That matters because public trust in government communications is not a given. The 2023 OECD Trust Survey found that just 46% of Australians reported high or moderately high trust in the federal government, above the OECD average of 39% but still meaning more than half the population approaches government communications with scepticism. At the same time, 31.5% of Australia’s population was born overseas as of 2024, according to the Australian Bureau of Statistics, which means a substantial share of the community needs content that communicates clearly across language and cultural barriers, not just the written word.
Punchy Studio is an animation studio that has worked extensively across the federal government and state government sectors. Over 15+ years we have produced more than 1,500 videos and 6,000+ minutes of content across government, healthcare, not-for-profit, and education clients. Our work spans public safety campaigns, regulatory education, multilingual service explainers, and behaviour change programs delivered at scale.
This post is a portfolio of 11 animated videos we have produced for government agencies across Australia, drawn from real briefs covering public safety, regulatory compliance, service education, behaviour change, and multilingual community engagement. It is written for communications managers, digital content leads, and program officers inside government agencies, statutory bodies, and regulatory commissions who are weighing up whether animation is the right tool for their next project, and what it can achieve in the public sector context.
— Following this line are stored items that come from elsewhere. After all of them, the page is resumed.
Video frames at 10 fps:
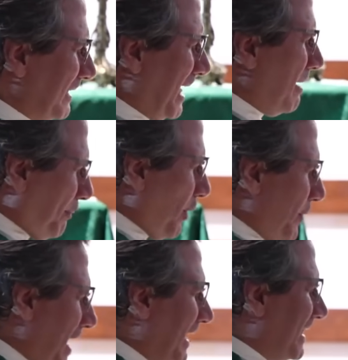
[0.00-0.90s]
del
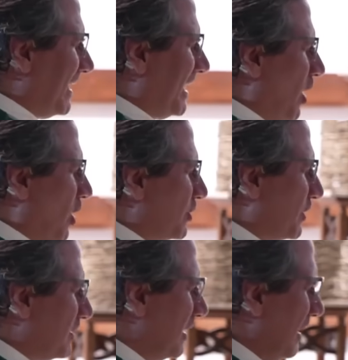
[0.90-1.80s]
poder de
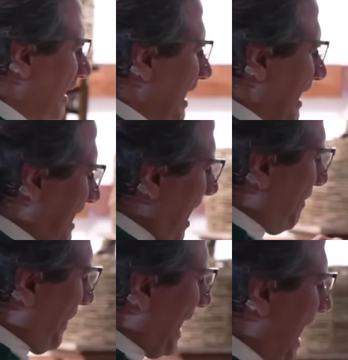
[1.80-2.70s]
Dios y
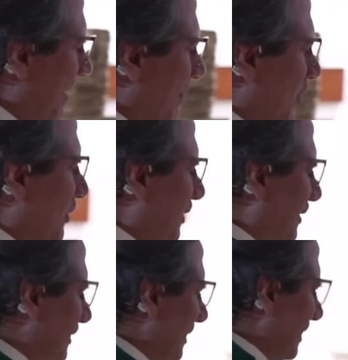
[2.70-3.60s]
apelamos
Types of Animated Videos for Government Agencies
The 11 examples in this post fall into four working categories, and which one you are in shapes everything from tone to visual approach to where the video gets deployed.
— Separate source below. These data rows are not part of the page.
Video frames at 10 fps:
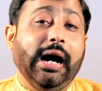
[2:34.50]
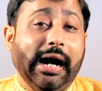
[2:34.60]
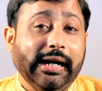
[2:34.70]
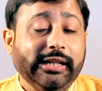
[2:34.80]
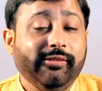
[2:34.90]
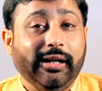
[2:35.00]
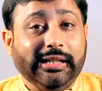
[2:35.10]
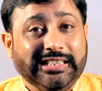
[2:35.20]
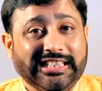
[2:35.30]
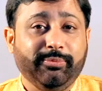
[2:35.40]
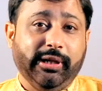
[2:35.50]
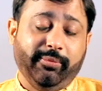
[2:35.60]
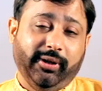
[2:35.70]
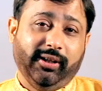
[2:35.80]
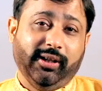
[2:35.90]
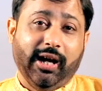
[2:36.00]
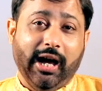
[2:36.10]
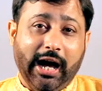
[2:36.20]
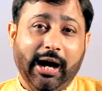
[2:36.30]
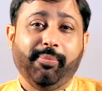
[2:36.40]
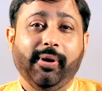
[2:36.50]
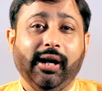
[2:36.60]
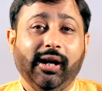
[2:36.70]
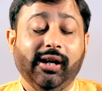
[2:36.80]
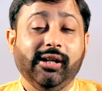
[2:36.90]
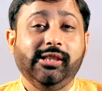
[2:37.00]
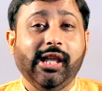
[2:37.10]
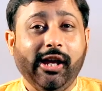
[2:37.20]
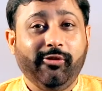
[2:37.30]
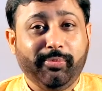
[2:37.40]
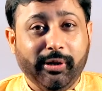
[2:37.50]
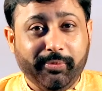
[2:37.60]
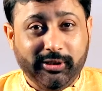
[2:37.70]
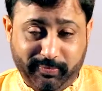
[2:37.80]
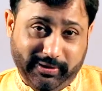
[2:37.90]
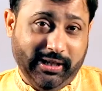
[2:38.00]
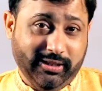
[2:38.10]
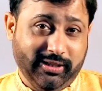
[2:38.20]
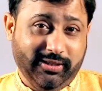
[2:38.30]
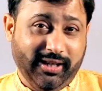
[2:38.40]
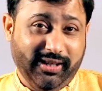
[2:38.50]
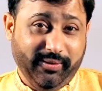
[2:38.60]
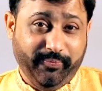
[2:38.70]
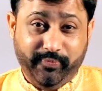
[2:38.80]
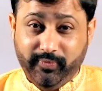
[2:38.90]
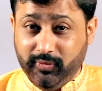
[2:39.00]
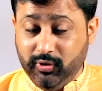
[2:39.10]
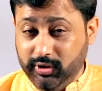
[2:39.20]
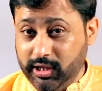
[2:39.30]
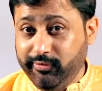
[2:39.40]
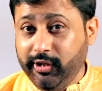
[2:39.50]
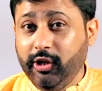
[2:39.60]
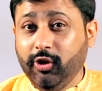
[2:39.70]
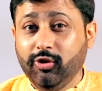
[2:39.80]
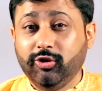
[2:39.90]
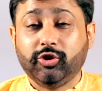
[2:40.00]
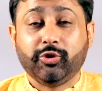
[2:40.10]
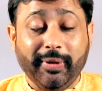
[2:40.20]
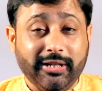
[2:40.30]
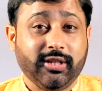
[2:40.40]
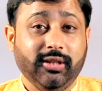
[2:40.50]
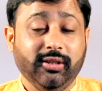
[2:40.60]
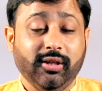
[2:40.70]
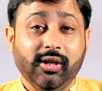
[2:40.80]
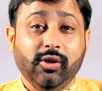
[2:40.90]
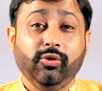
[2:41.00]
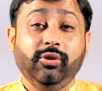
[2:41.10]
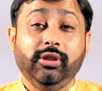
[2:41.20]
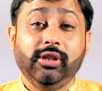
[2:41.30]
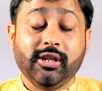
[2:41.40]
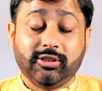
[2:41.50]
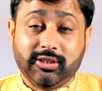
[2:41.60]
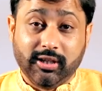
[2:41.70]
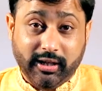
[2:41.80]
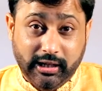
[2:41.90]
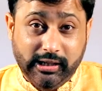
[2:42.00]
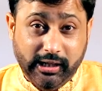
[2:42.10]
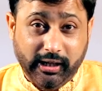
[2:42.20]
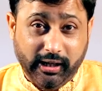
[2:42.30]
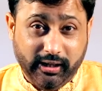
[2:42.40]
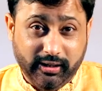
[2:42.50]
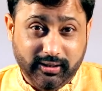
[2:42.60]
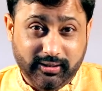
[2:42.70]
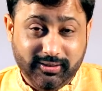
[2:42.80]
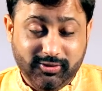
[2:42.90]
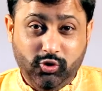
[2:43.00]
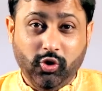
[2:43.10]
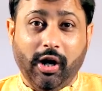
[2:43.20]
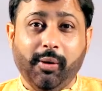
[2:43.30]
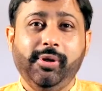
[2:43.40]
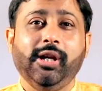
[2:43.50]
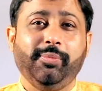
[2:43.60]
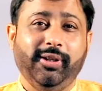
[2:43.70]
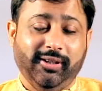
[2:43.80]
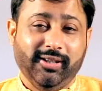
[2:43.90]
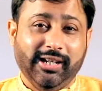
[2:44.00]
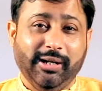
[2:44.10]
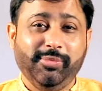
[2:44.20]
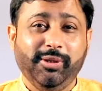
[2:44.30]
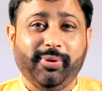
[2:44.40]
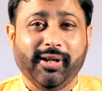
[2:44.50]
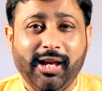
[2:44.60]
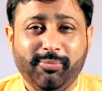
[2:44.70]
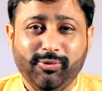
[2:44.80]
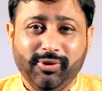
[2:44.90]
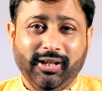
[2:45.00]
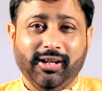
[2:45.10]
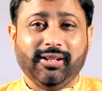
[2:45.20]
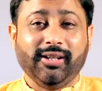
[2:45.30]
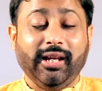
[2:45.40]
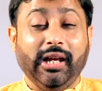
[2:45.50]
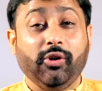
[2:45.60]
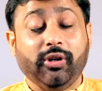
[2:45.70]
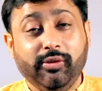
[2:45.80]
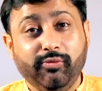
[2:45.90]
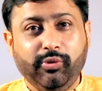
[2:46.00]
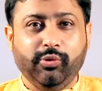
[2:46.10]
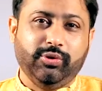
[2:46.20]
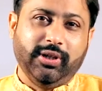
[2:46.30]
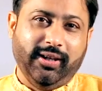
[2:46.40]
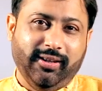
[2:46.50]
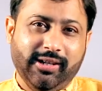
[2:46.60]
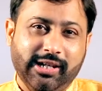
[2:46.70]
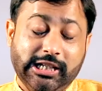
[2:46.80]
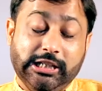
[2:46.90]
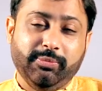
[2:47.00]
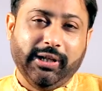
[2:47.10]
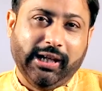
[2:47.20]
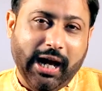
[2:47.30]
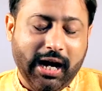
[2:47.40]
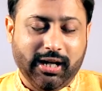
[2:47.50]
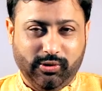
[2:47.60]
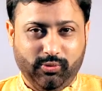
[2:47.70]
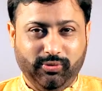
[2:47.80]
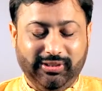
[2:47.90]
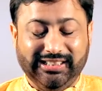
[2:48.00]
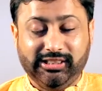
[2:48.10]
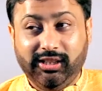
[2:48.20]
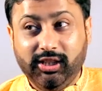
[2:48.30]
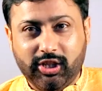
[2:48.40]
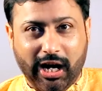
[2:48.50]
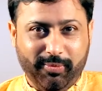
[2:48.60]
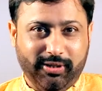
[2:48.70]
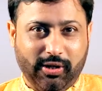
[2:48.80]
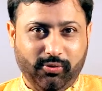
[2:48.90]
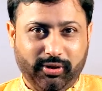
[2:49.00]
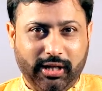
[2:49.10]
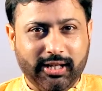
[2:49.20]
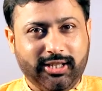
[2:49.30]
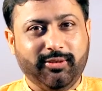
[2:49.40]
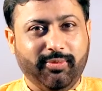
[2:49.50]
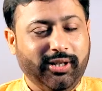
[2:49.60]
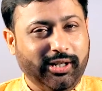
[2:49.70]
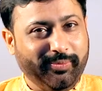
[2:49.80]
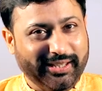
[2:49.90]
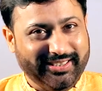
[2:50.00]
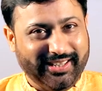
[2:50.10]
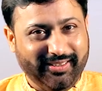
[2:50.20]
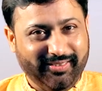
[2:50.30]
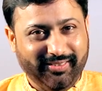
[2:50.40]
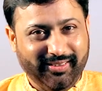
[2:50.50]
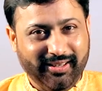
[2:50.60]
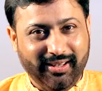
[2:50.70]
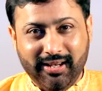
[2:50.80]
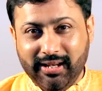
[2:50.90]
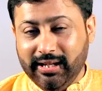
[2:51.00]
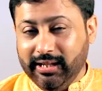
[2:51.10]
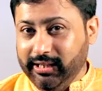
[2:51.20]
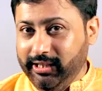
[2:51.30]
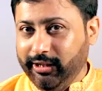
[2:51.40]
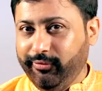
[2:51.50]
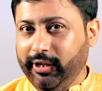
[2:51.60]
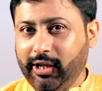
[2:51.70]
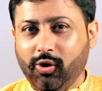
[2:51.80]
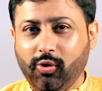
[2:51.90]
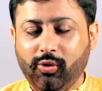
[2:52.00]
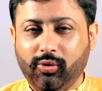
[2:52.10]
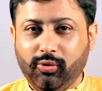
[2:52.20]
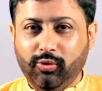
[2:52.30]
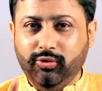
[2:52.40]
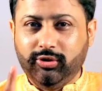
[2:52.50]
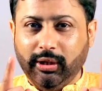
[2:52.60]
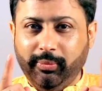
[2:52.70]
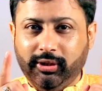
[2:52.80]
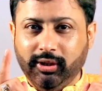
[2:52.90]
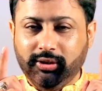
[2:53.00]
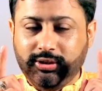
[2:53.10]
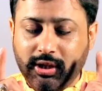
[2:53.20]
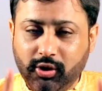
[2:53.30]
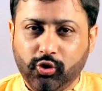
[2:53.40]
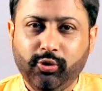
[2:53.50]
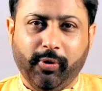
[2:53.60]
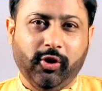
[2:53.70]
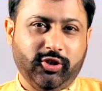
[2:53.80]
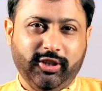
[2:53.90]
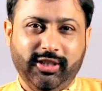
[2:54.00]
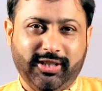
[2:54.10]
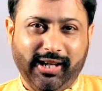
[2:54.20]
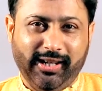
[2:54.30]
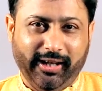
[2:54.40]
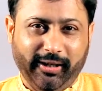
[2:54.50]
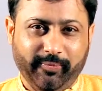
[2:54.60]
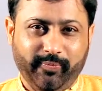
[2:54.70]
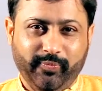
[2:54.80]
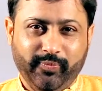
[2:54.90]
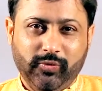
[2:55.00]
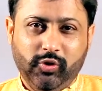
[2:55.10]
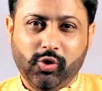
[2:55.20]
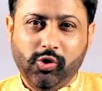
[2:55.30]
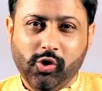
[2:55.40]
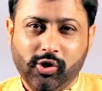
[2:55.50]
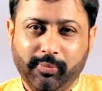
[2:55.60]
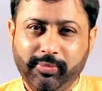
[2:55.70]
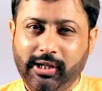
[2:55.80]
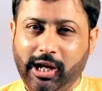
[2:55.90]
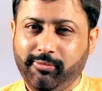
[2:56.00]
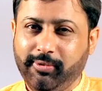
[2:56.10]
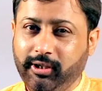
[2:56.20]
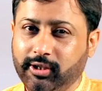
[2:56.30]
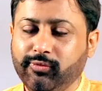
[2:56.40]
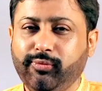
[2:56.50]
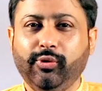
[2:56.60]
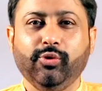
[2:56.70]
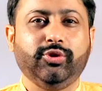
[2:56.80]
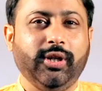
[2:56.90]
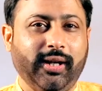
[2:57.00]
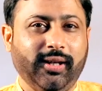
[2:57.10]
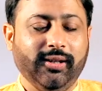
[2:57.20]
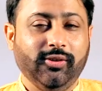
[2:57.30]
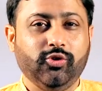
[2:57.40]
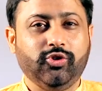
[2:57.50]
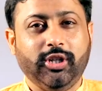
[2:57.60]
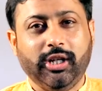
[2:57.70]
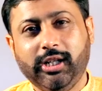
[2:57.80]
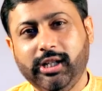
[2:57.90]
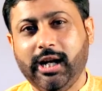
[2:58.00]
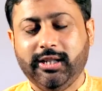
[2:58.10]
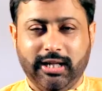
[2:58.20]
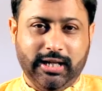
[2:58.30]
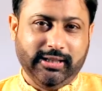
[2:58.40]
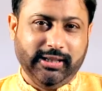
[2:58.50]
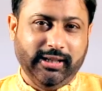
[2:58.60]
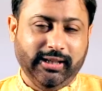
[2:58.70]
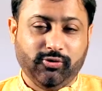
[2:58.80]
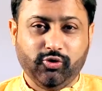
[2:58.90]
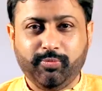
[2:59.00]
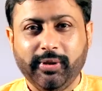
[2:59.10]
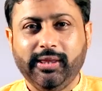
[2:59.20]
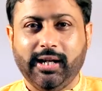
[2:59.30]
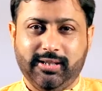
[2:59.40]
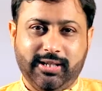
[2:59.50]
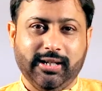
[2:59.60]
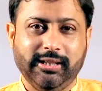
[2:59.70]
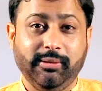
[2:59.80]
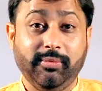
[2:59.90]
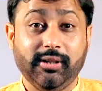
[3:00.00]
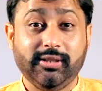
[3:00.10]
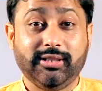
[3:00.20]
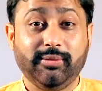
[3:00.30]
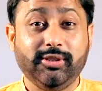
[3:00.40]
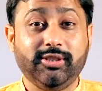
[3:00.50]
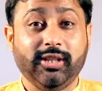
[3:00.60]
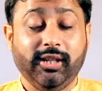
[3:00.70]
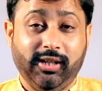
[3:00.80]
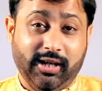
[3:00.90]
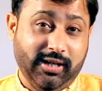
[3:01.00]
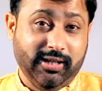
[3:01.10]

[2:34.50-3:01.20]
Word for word: आने वाले समय में आपका लाइफ पर्पस पता चल जाए ये वीडियो स्पेशल उन यंगस्टर के लिए है जो अभी अभी अपनी पढ़ाई पूरी कर रहे हैं और कंफ्यूज हैं कि मैं क्या करूं, किस दिशा में जाऊं, क्या चीज़ मेरे लिए बेस्ट है ये वीडियो उन सभी तक ज़रूर पहुंचनी चाहिए जो लोग अपनी लाइफ में कंफ्यूज हैं कुछ करना चाहते हैं कुछ बनना चाहते हैं मगर समझ नहीं आ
1. Public safety and emergency communications
Short, action-oriented videos designed to give residents clear and memorable steps for emergencies, natural disasters, or high-risk situations. The job is to make one or two critical behaviours stick under pressure. These are typically deployed across digital platforms, government portals, and community channels before and during events. Our explainer video service handles most of this work.
2. Regulatory and compliance education
Animations built to help the public, businesses, or licensed professionals understand their rights, obligations, or the role of a regulating body. These require precise, legally reviewed scripting alongside clear visual explanations of frameworks that would otherwise sit buried in legislation or formal notices. Our training video service covers this category when the audience is a workforce or professional cohort.
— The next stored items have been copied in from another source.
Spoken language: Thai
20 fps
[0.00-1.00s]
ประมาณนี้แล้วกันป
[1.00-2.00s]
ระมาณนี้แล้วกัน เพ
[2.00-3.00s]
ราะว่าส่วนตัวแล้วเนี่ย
3. Behaviour change campaigns
Animations built around a specific audience and a specific behavioural goal. These typically begin with audience research to surface the real barriers to behaviour change, and are deployed across paid social, YouTube, and community channels. Tone and authenticity drive outcomes more than production value in this category.
4. Service and entitlement education
Animations that explain what a government scheme, program, or service actually does, and how residents or businesses can access it. These sit at the intersection of accessibility and equity: the people most likely to miss out on entitlements are often the ones least equipped to navigate formal documentation. Animation removes that barrier at scale.
The 11 examples below cover all four categories. Where relevant, we have flagged which category each falls into.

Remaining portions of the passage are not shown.